‘I don’t care if you use my name:’ Survivors of abuse find strength in local group

The conversation begins on the condition of anonymity, the topic a deeply personal and painful one for this man – his abuse as a teenager at the hands of a Catholic priest. He’s come to Harrisonburg to meet with a group of fellow survivors of sexual abuse. The group is part of the Survivors Network of those Abused by Priests or “SNAP,” a national organization with a mission to “Protect the vulnerable. Heal the wounded. Expose the truth.”

“I couldn’t wait to get here,” the man says of the Harrisonburg SNAP group. “It’s been a lifeline. Literally, a lifeline.”

Founded in 1989 to work with those abused by members of the Catholic Church, SNAP became well known after the Oscar-winning 2015 film Spotlight. The film is about The Boston Globe‘s 2003 Pulitzer Prize-winning investigation into abuse within the city’s Catholic churches, which journalists worked with members of SNAP to report.

Over the last two decades, the organization has opened up to survivors from outside the Catholic faith, including other religious groups and people who suffered abuse in organizations like the Boy Scouts.
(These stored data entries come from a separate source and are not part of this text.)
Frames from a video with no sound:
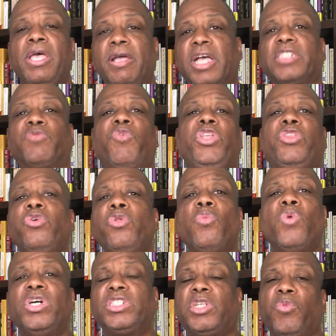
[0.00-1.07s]
Because if we do the
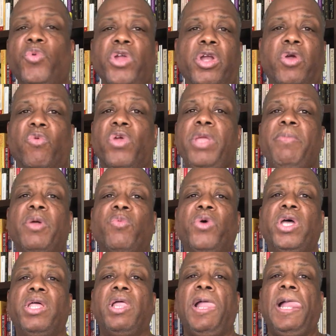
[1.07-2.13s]
ones that we're in agreement
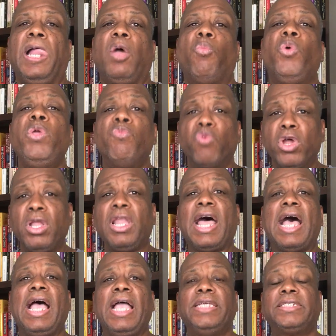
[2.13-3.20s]
with, we
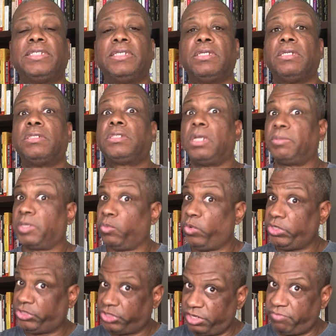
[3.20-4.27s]
realize something
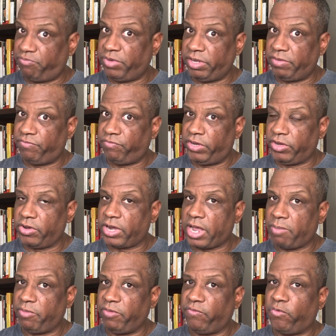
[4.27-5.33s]
we should have been figuring
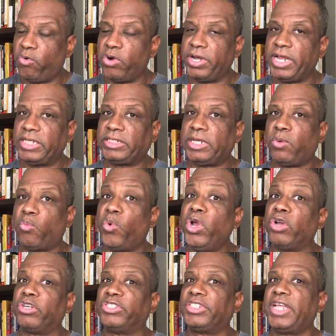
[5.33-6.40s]
out before, and that's that we're
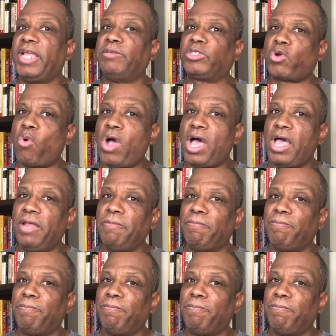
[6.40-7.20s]
on the same squad.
It now has over 25,000 members worldwide.

“In some ways, from the very beginning, it was always a philosophy of we didn’t check I.D.s at the door. We welcomed all survivors,” said Tim Lennon, president of SNAP’s board of directors. “In the recent period I have talked to people from the gymnast community, Buddhists, victims of Hollywood producers, all in the effort to help them establish their own kind of networks. So it’s pretty broad and we’re pretty welcoming.”

The Harrisonburg group was the first founded for survivors of abuse in the Mennonite church. One of its founders, Barbra Graber, was abused as a child by her father and other members of the Mennonite comm...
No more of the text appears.